* _How to complete this task_: Print exactly the lines from the one containing "[00:00:04.00 to 00:00:04.80]" through the last line of the records below, both included, and nothing else; omit any pictures.

[[ Data listing, beginning ]]

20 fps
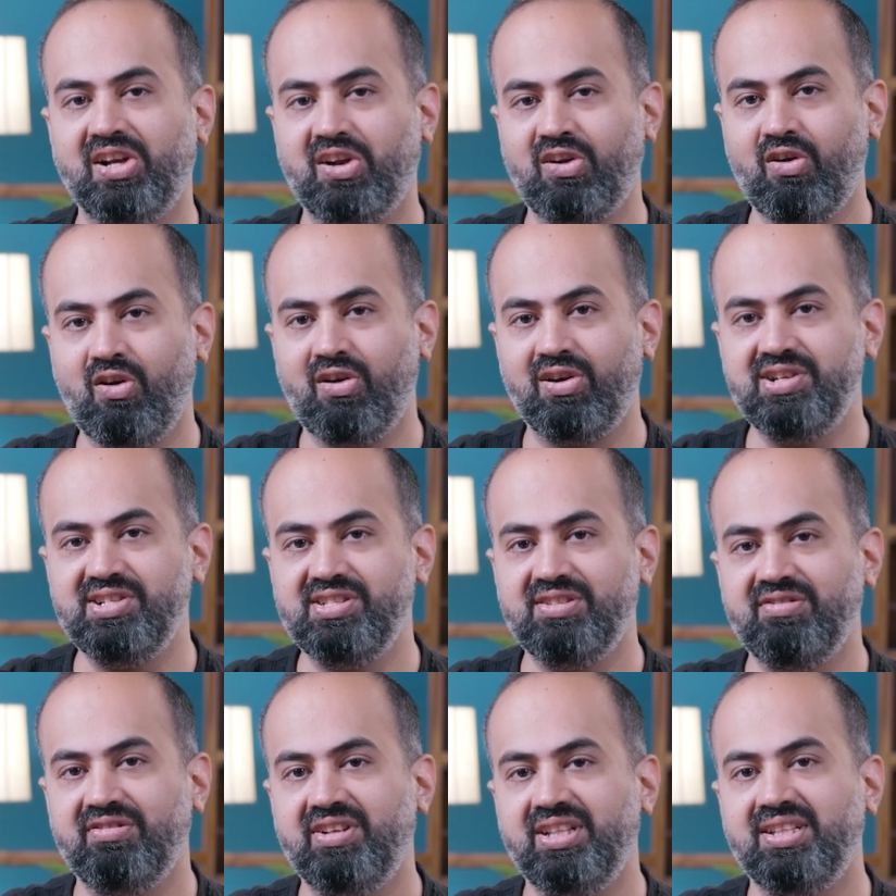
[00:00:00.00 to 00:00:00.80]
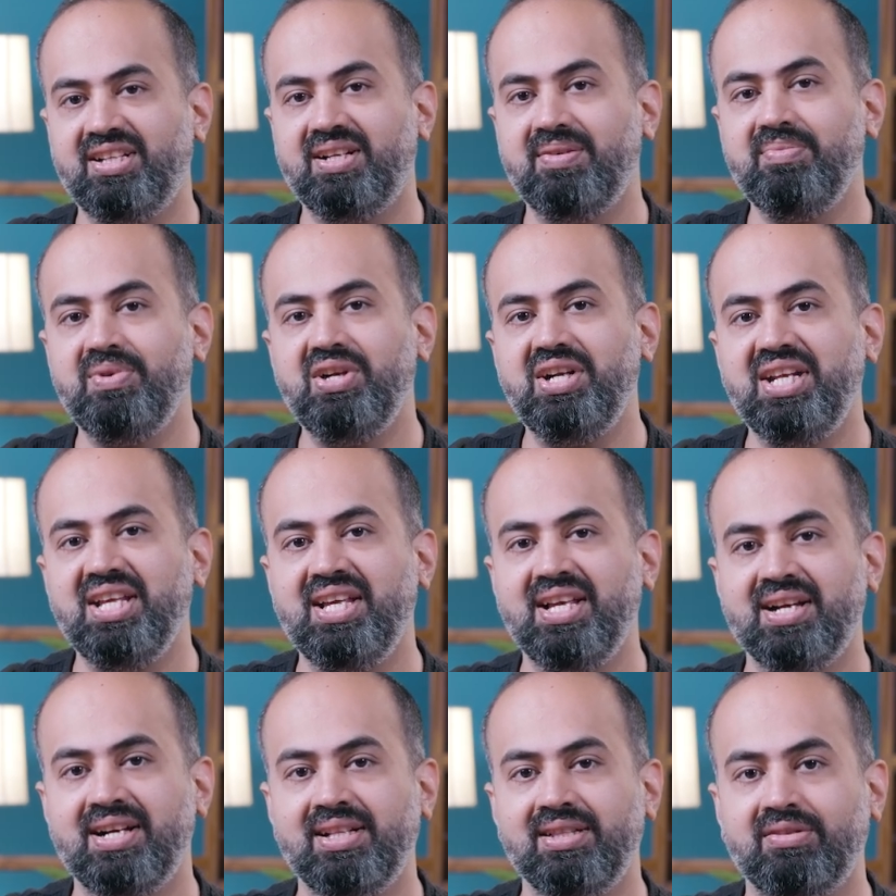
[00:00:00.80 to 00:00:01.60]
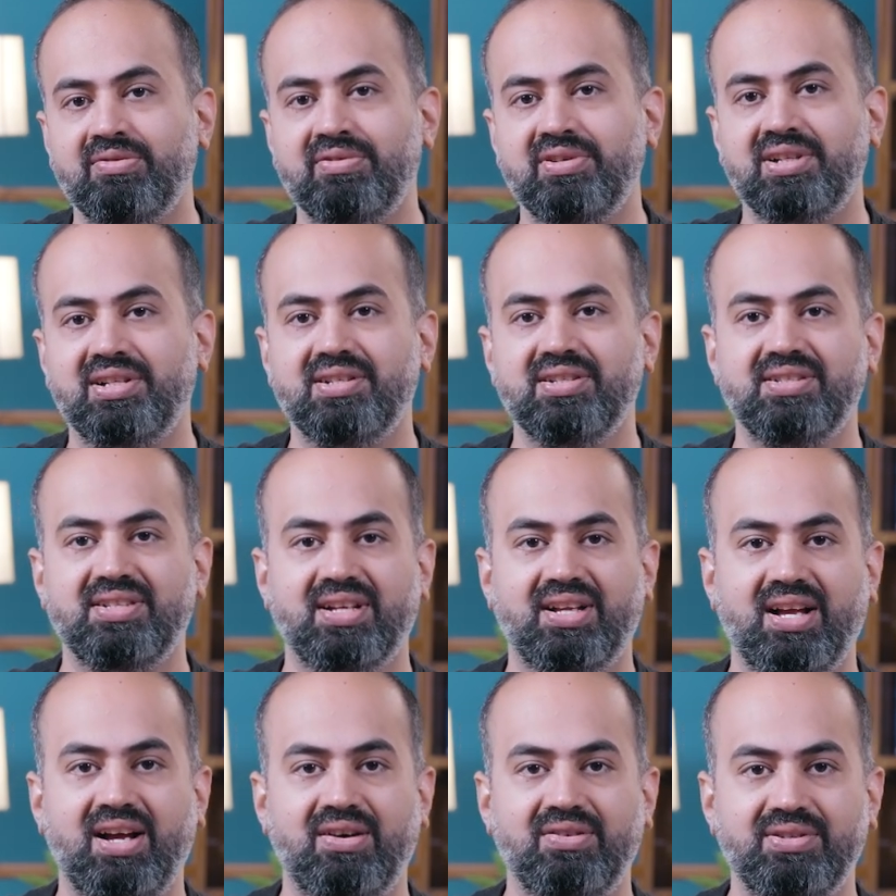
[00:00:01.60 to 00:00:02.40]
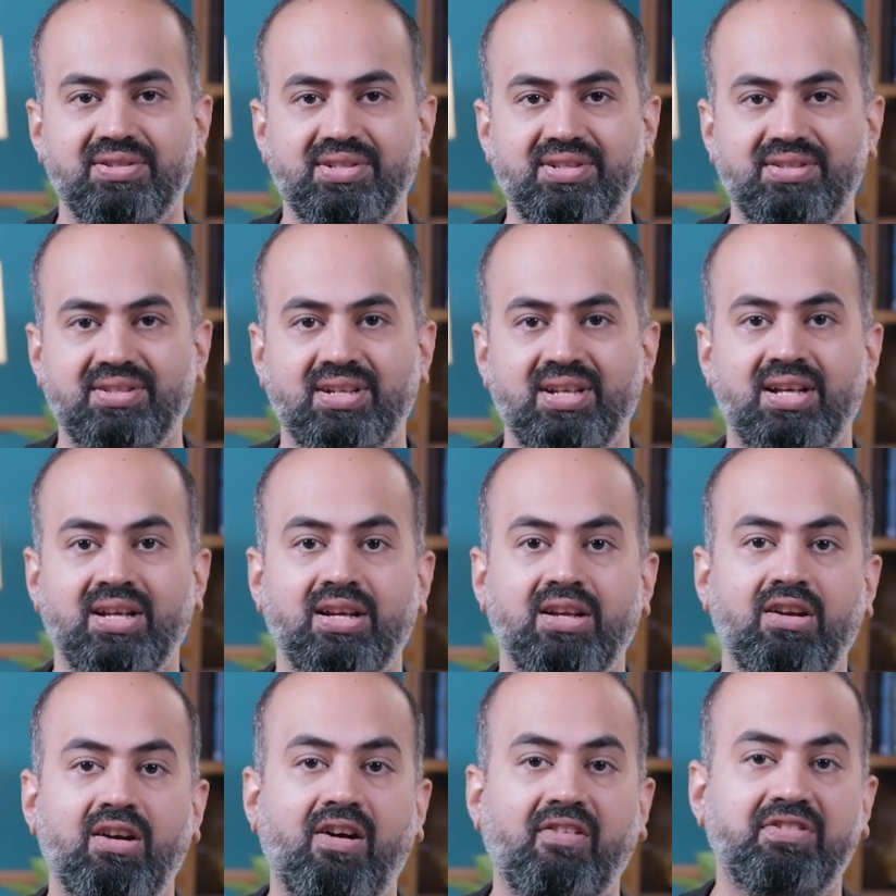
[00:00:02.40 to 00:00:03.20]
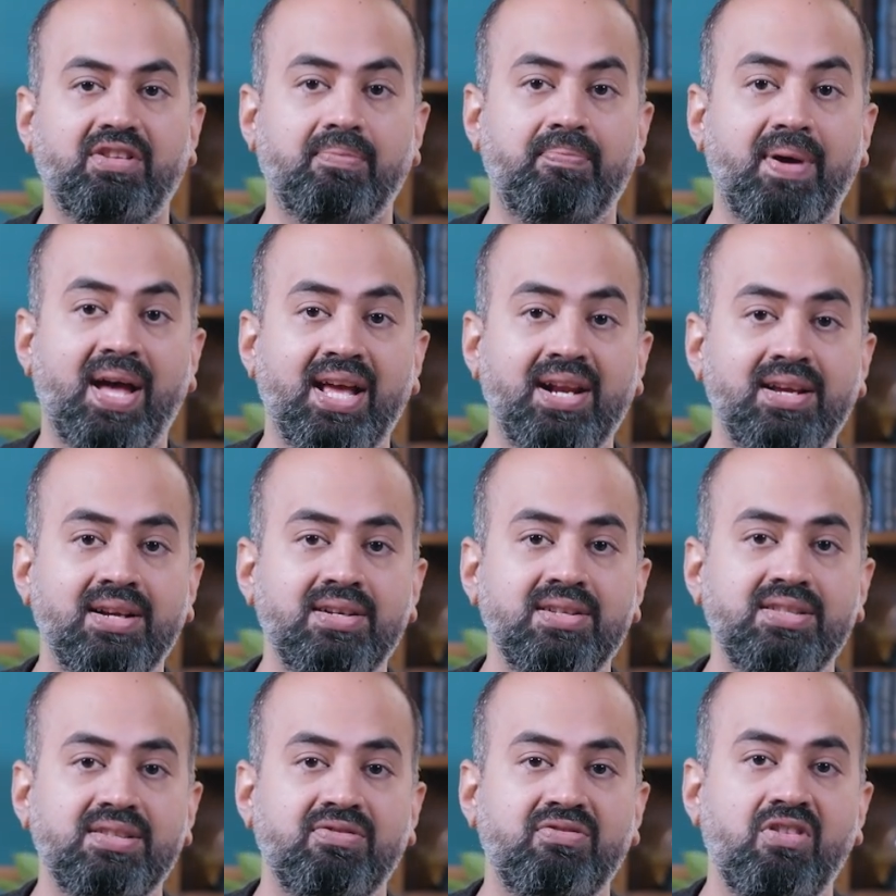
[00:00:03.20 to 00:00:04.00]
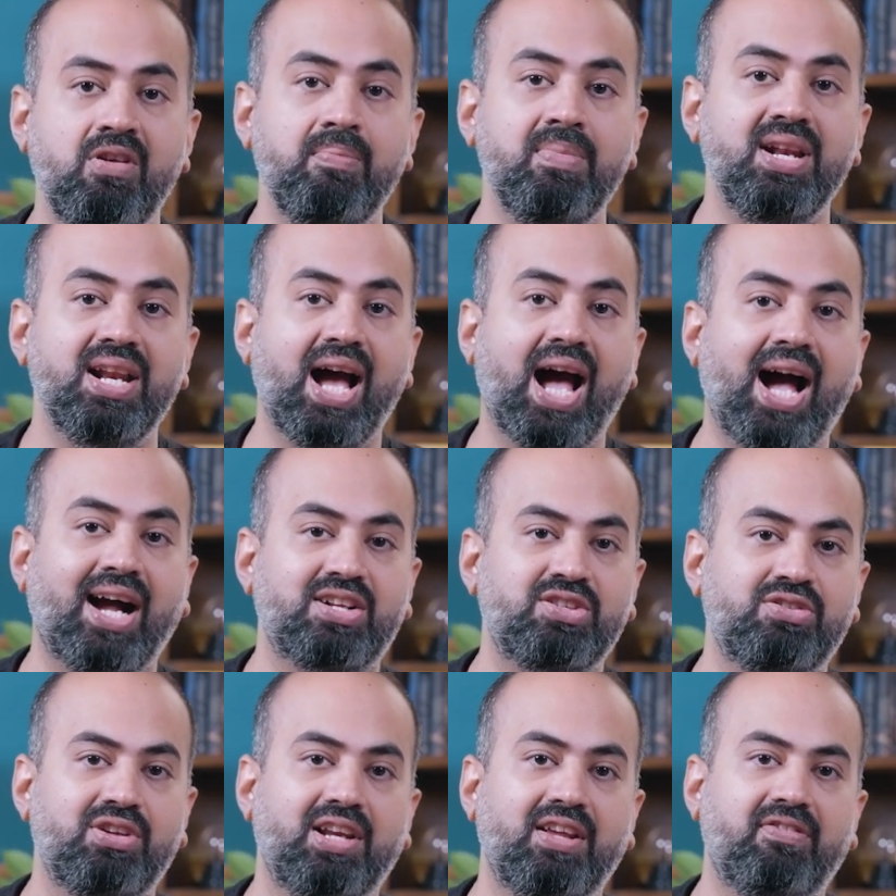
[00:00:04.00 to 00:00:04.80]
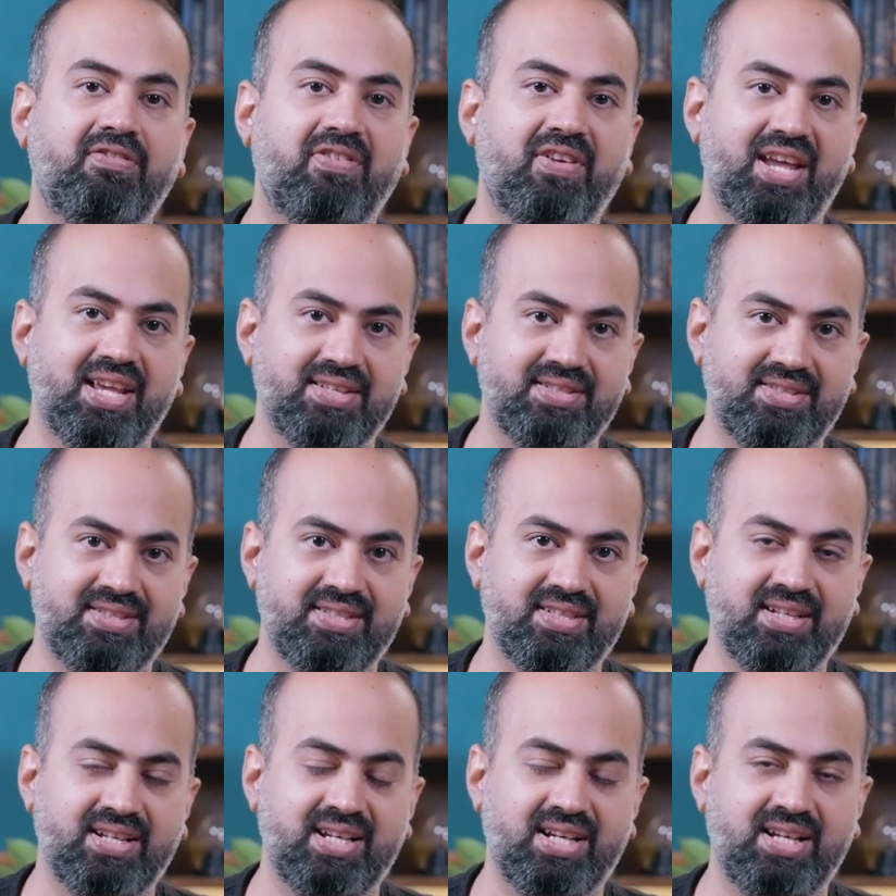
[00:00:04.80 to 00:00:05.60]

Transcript: records with community health workers' accounts of the barriers women actually face.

[[ Data listing, end ]]

* _Result of the task_:
[00:00:04.00 to 00:00:04.80]
[00:00:04.80 to 00:00:05.60]

Transcript: records with community health workers' accounts of the barriers women actually face.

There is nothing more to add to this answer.